- **WHAT YOU SHOULD DO**
Retype each record below word for word, pictures excluded.

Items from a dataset
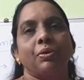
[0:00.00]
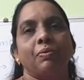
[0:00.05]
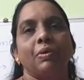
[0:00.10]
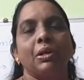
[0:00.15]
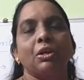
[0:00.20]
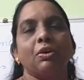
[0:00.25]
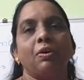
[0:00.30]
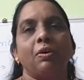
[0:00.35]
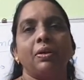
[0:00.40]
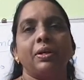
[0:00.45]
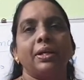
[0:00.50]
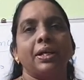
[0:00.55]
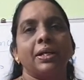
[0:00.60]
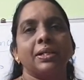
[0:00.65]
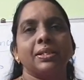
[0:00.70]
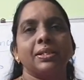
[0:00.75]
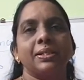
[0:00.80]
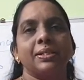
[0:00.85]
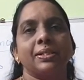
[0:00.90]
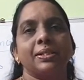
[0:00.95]
we'll call it
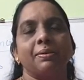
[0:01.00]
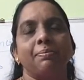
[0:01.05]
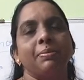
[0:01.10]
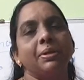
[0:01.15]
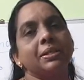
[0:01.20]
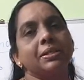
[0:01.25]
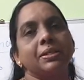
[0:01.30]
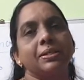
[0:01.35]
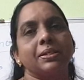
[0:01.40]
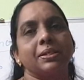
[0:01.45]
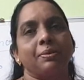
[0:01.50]
as it's a mixed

- **RESPONSE TO THIS EXERCISE**
[0:00.00]
[0:00.05]
[0:00.10]
[0:00.15]
[0:00.20]
[0:00.25]
[0:00.30]
[0:00.35]
[0:00.40]
[0:00.45]
[0:00.50]
[0:00.55]
[0:00.60]
[0:00.65]
[0:00.70]
[0:00.75]
[0:00.80]
[0:00.85]
[0:00.90]
[0:00.95]
we'll call it
[0:01.00]
[0:01.05]
[0:01.10]
[0:01.15]
[0:01.20]
[0:01.25]
[0:01.30]
[0:01.35]
[0:01.40]
[0:01.45]
[0:01.50]
as it's a mixed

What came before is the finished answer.